“At the end of the day, the most important thing is how good are you at risk control.”
So said legendary stock trader Paul Tudor Jones. Investors would do well to heed his advice. Big losses are the death knell to a portfolio, and that’s why great investors focus on risk just as much as returns - no matter how tempting it is to get carried away with future prospects.
Some very smart people have come up with proven checklists over the years that can drastically improve risk management with minimal effort. One of them was found to be:
- 72% accurate in predicting bankruptcy two years prior to the event in its initial test
- 80-90% accurate in predicting bankruptcy one year before the event in the 31 years up until 1999
I'm talking about the Altman Z-Score, which measures the degree to which a stock resembles companies that have gone bankrupt in the past. Clearly, avoiding the stocks this checklist highlights could save us a lot of pain in the long run. And what it says about Machinery, Equipment & Components operator Melrose Industries (LON:MRO) might well be keeping the group’s chief financial officer, Geoffrey Martin, up at night...
How the Altman Z-score works and why Melrose Industries shareholders should pay attention
The Altman Z-Score was developed by New York University finance professor and leading academic, Edward I. Altman. In 1968, the celebrated professor struck upon a combination of five weighted business ratios that is used by investment managers and hedge funds to this day.
Interpreting the Z-Score is simple. Any Z-Score above 2.99 is considered to be a safe company.
Those with a Z-Score of less than 1.8, on the other hand, have been shown to have a significant risk of financial distress within two years. As we mentioned earlier, numerous historical studies have shown the Z-Score to be an accurate predictor of imminent financial distress for those companies that score less than 1.8.

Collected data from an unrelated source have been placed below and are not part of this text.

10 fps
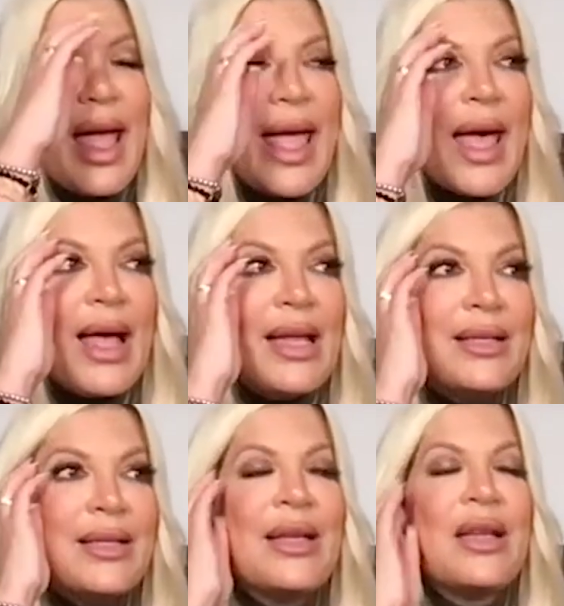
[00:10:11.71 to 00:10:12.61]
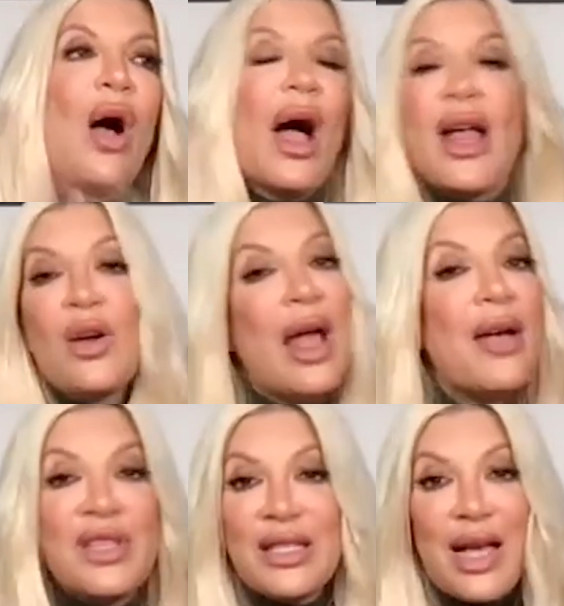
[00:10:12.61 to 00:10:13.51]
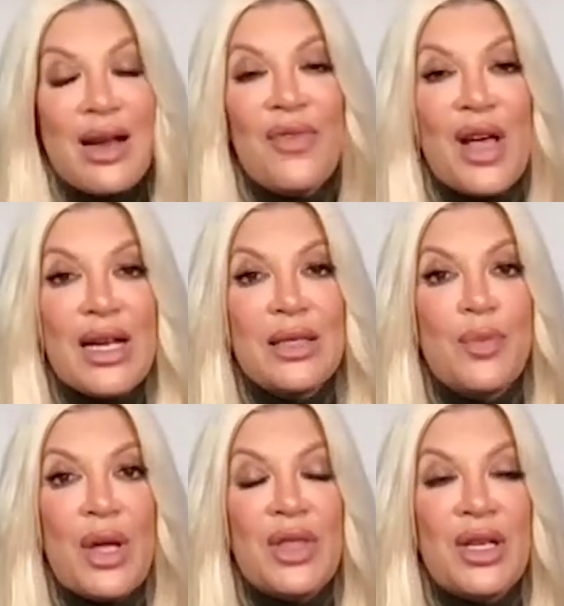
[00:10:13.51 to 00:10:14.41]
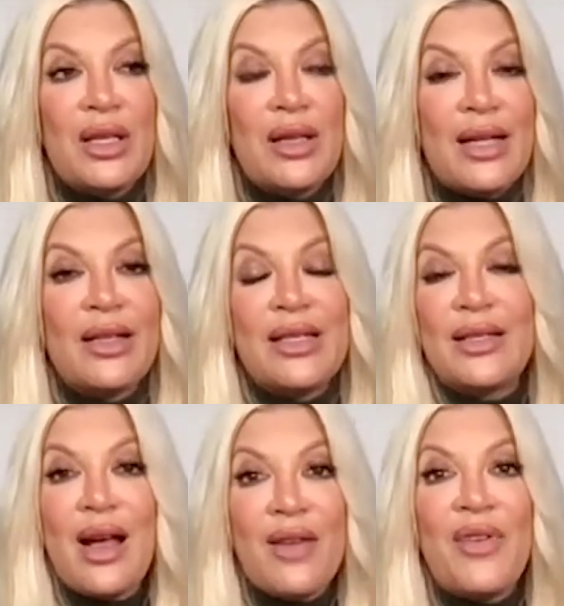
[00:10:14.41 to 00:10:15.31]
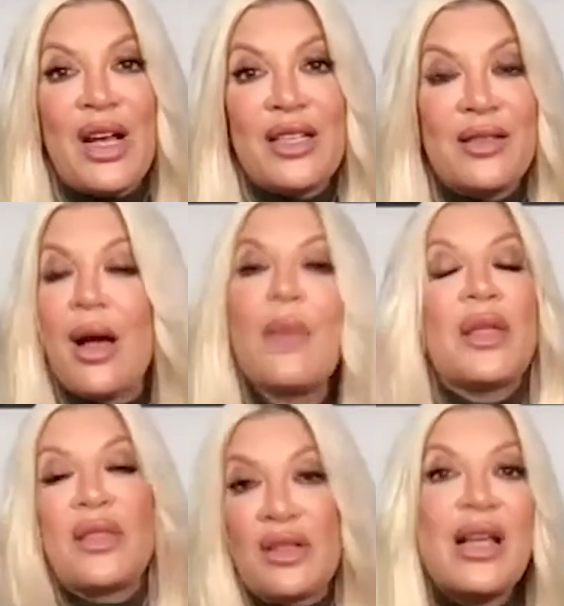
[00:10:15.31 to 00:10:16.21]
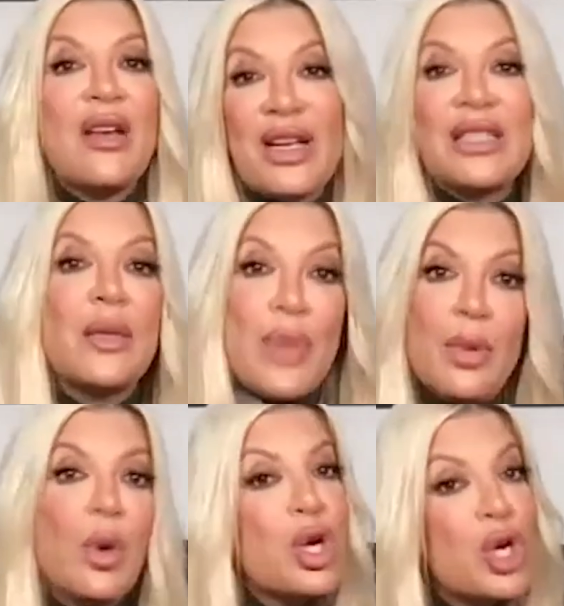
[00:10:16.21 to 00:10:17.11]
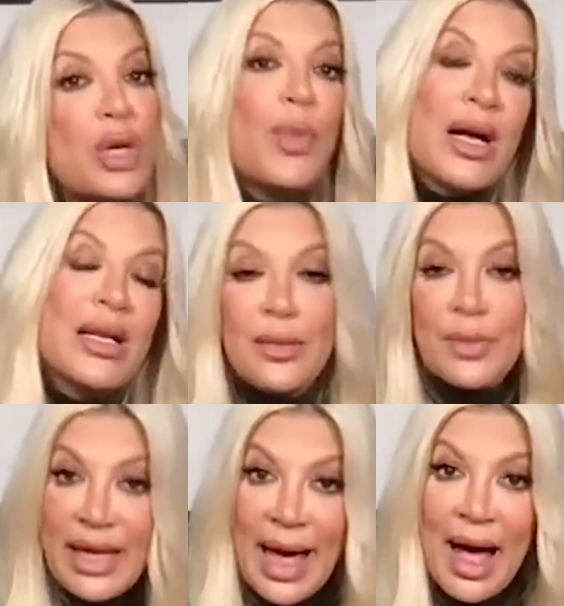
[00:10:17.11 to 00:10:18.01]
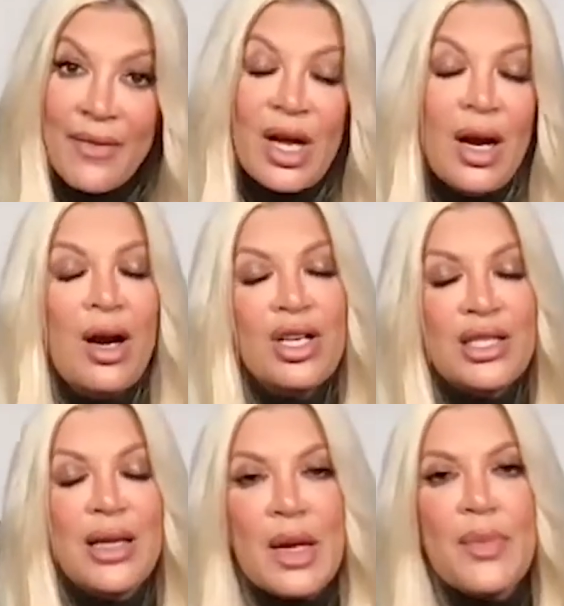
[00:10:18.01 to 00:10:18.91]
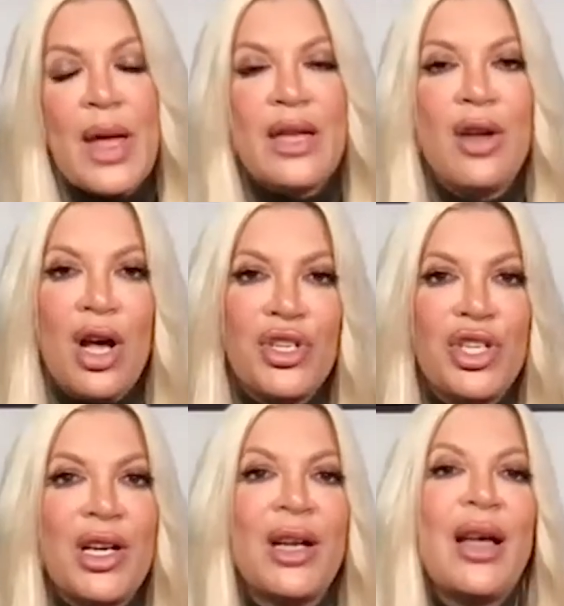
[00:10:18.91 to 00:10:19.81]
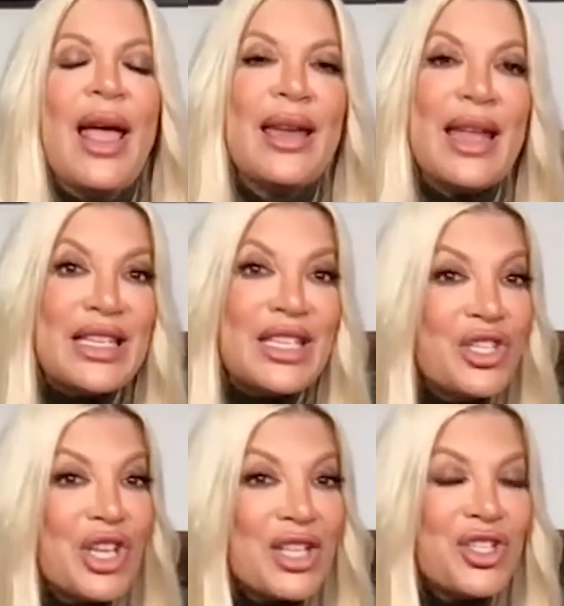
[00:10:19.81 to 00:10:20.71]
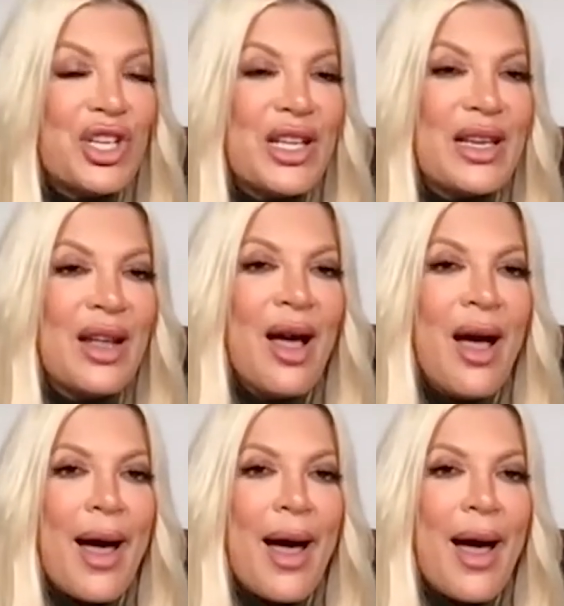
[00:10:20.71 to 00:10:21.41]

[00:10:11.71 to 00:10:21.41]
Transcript: And, you know, I don't have the side effects, but the likely side effects, I mean, the side effects that people could possibly have are stomach pain, nausea, and indigestion.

If we apply it to Melrose Industries what do we get? A Z-Score of 0.71 - well below the cut-off point that signals potential distress...
Using the Z-Score to protect your portfolio
The Z-Score has proven very effective in predicting business distress. It measures how closely a firm resembles other firms that have filed for bankruptcy by looking for red flags in the following areas:
- Current assets as a proportion of total assets,
- Cumulative profitability and use of leverage,
- Productivity of assets, and
- Firm value compared to liabilities
Steering clear of stocks that fail these checks means you are avoiding companies that exhibit similar financial characteristics to companies that have gone bankrupt in the past, often as a result of having a weak balance sheet.
Anthony Bolton, the well-regarded investment fund manager, once said: "When I analysed the stocks that have lost me the most money, about two-thirds of the time it was due to weak balance sheets. You have to have your eyes open to the fact that if you are buying a company with a weak balance sheet and something changes, then that’s when you are going to be most exposed as a shareholder." Using the Z-Score to identify and avoid this type of stock seems like a smart way to manage risk.